Tuesday, August 14, 2012

What do you think?

Today's blog post was inspired by an article I read entitled, "What Your Child's Teacher Wants You to Know." I think it is always important in human relations to understand where the other person comes from, so I heartily recommend reading the article, and keeping in mind that teachers are people who care, have legitimate concerns, and should be understood and heard. With that in mind, I will take two comments from the first teacher's list and then pose a question that I would like the followers of this blog to answer, and, if possible, for the followers of this blog to pass the question on to others, including their children's teachers, and seek a response.

Among the writer's points are the following:

"If there is a pattern you’re not liking or a problem, reach out and express your concern. State the problem as you see it and then listen (note I didn’t say ‘ask for an explanation’). Don’t immediately assume that your lawyer must be your next phone call."

and

"Let the teacher know if there is an issue at home (a trauma, an upset, an illness, a change in circumstances). Information is a very helpful thing."

So I'm going to write two hypothetical letters to the teacher related to the second point, to let the teacher know what is happening at home, and ask everyone to leave a comment about which letter you think is better. If I get enough responses, I will then post a comment on the website that published this article, with the results, and, if I can, contact the author and ask her for her thoughts.

Letter 1

Dear Mrs. Jones:

I am writing to let you know that something has been happening at home that is making it difficult for Johnny to do his homework. The issue is personal, and I would prefer to keep the details private. I have told him not to worry about his homework, a decision I plan to review again as things go on. It will be very helpful for him to have a positive and supportive experience at school. Please do not penalize him, but rather, continue to offer him the excellent education that you have always offered him in class.

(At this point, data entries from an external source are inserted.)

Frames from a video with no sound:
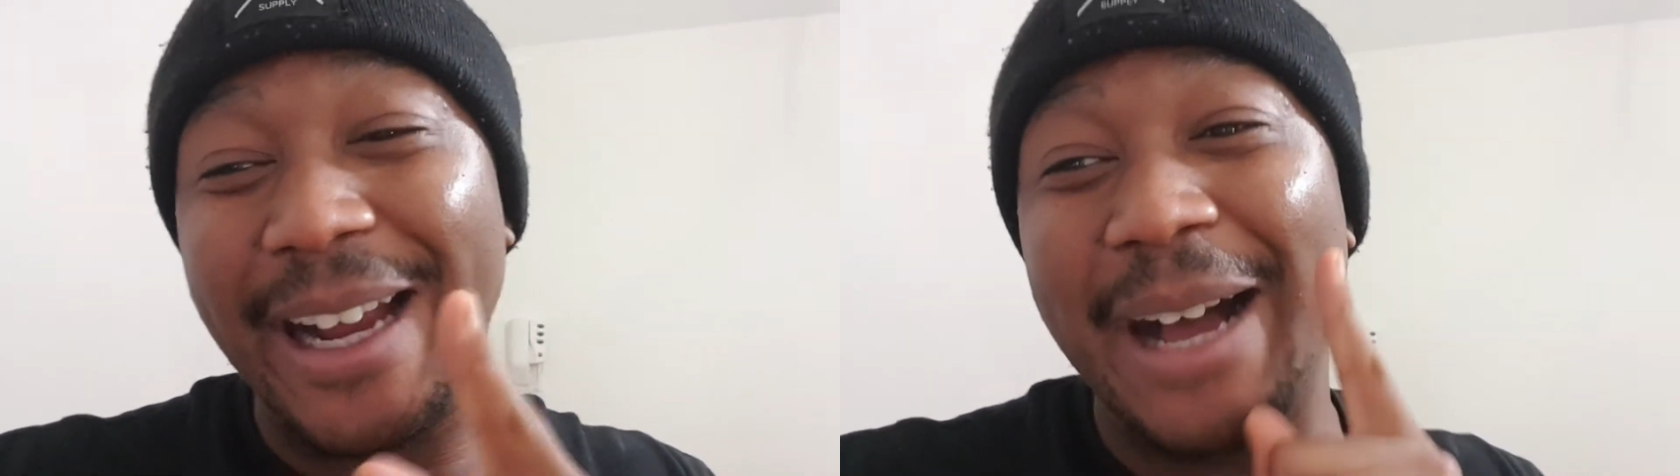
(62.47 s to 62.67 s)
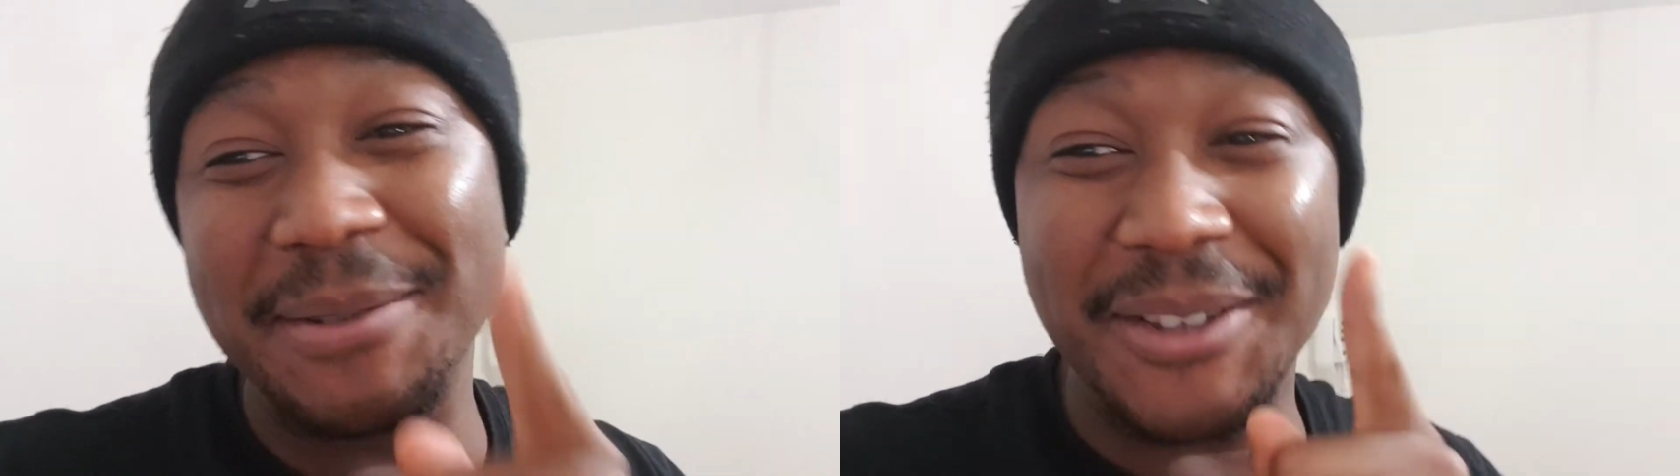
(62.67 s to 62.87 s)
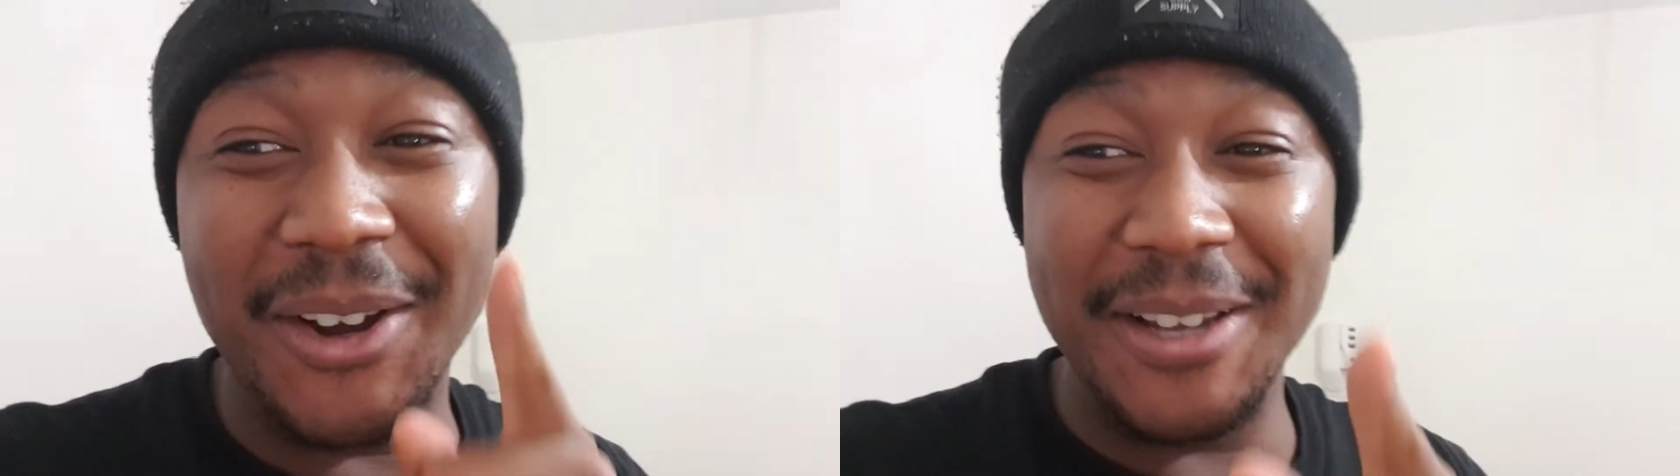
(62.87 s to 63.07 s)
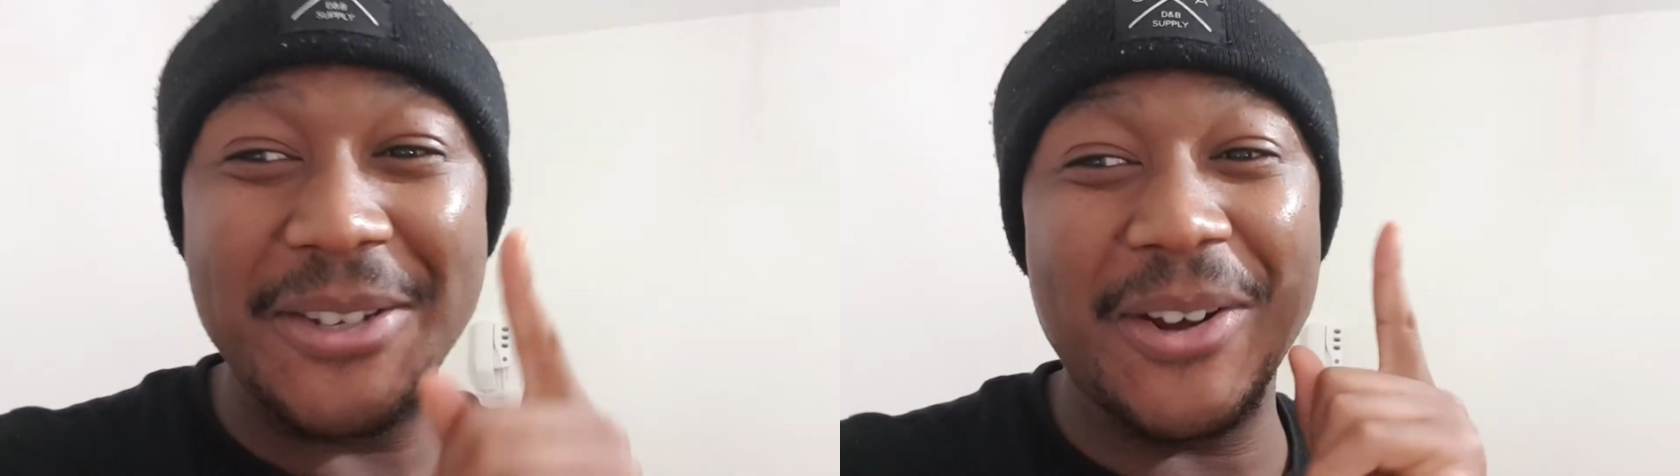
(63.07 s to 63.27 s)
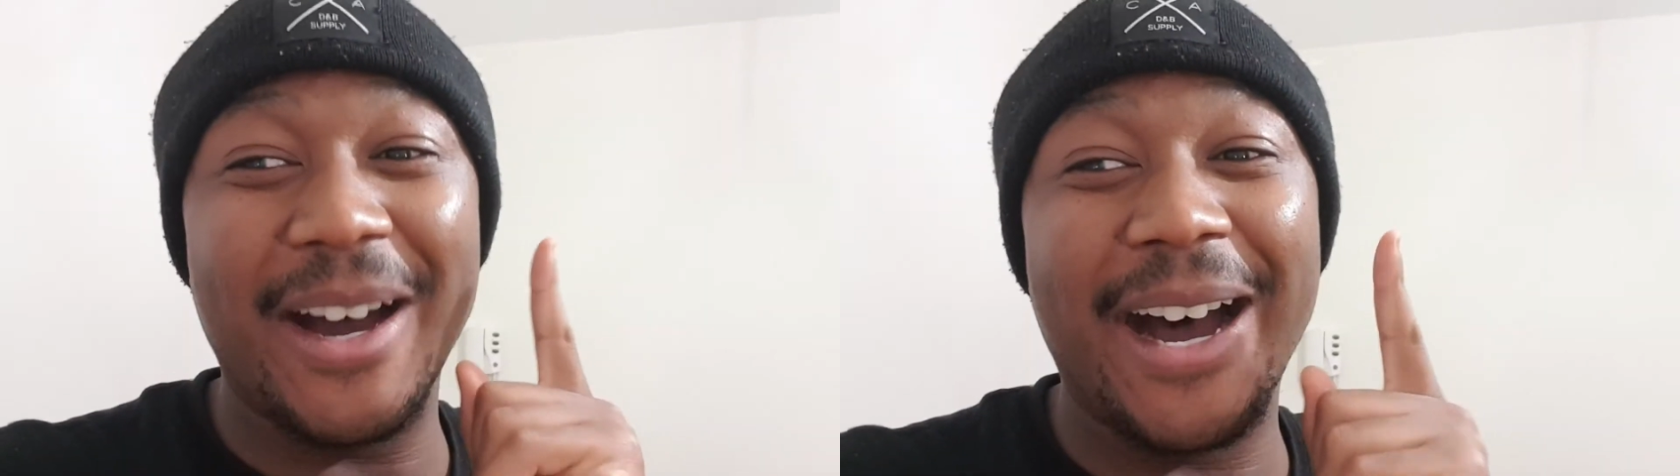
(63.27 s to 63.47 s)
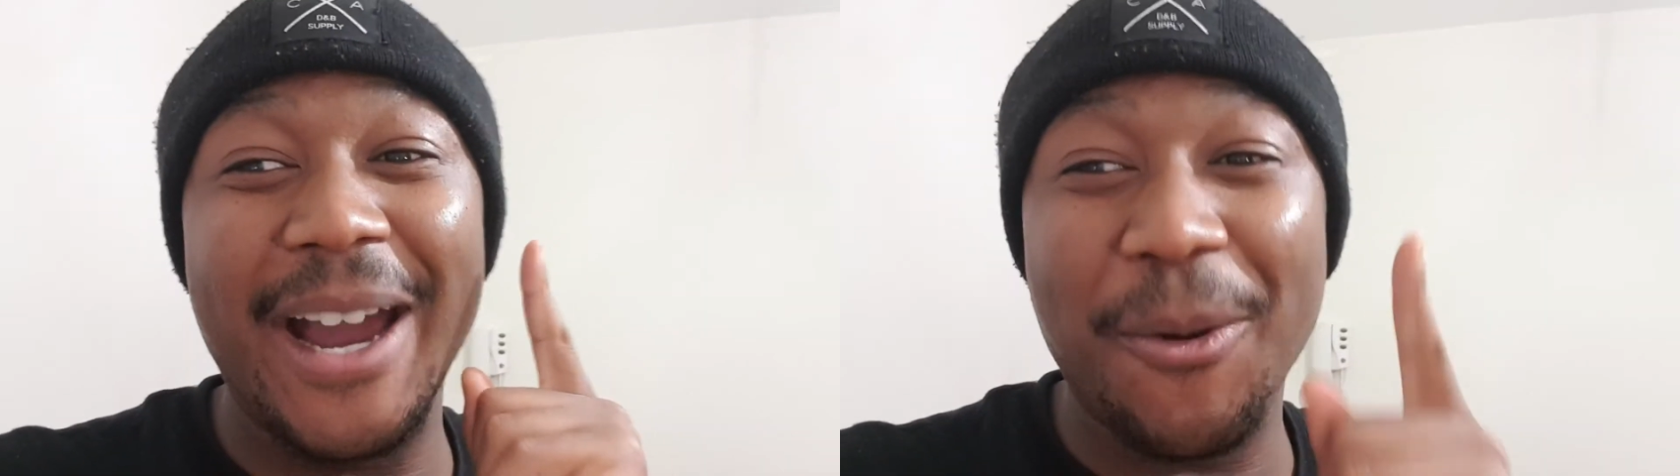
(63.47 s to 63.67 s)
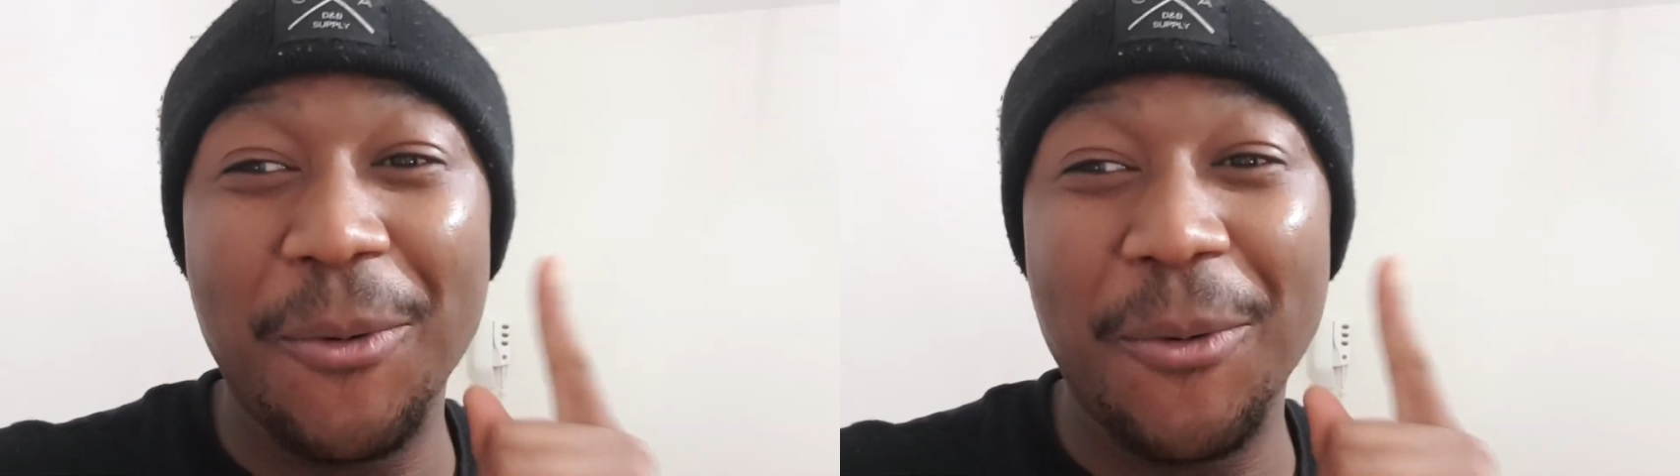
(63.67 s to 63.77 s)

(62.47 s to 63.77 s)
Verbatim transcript: that I'm starting. So I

Thank you for your understanding.

Mrs. Smith

Letter 2

Dear Mrs. Jones:

I am writing to let you now that I just learned that Johnny's father is having an affair. This has created a great deal of upheaval in our home, and is making it difficult for him to focus on his homework. I know the final decision is yours, not mine, but if you could waive some of the penalties for work not done, that would be helpful.  Even if you have to give him lower grades, it would be helpful if he did not fail so that he could preserve his position on the school sports team.

Thank you for understanding.

Mrs. Smith

So what do you think? Is letter 1 or 2 the better letter? Should the parent have the choice between writing letter 1 or 2? Should the parent have the authority to write letter 1 with the expectation that the decision she has made will stand without further explanation (note that I reprinted the first of the teacher's two recommendations to the parents because she emphasized that the teacher did not owe an explanation to the parent).

Please leave your comments and I will summarize and report the results.

Dr. Kenneth Goldberg, is the author of The Homework Trap: How to Save the Sanity of Parents, Teachers, and Students, published by Wyndmoor Press.

2 comments:

April said...

I found most of that teacher's advice rather off-putting. Again, it's the assumption that we're there to support them, and doesn't appear to be a 2-way street at all.

Ken said...

I think teachers confuse the concept of support with the notion of blind agreement. I think most parents are ready and willing to support the teachers in their efforts to educate our children. I don't know of parents who go into their role of parenting planning to buck the system. I was certainly highly supportive of my children's teachers with my older two children. Things changed with my third child, when I saw things go downhill. It was shocked to see how little respect I received for my analysis of the issue and my ideas about what should be done.

I agree with you about the teacher's advice being off-putting. I'm a psychologist and I've spent thirty five years in the field. I know about human behavior and, even then, when I offer people my thoughts, I always do it with deference to their analysis of their own situations and problems. Teachers are trained to teach, not to oversee the home. They get shockingly little training in how to give homework. They need to develop more of an "I don't know" attitude when it comes to behavior in the home, and defer to parents and to the resources those parents choose to use, than to make decisions for them.

Thank you for posting your thoughts.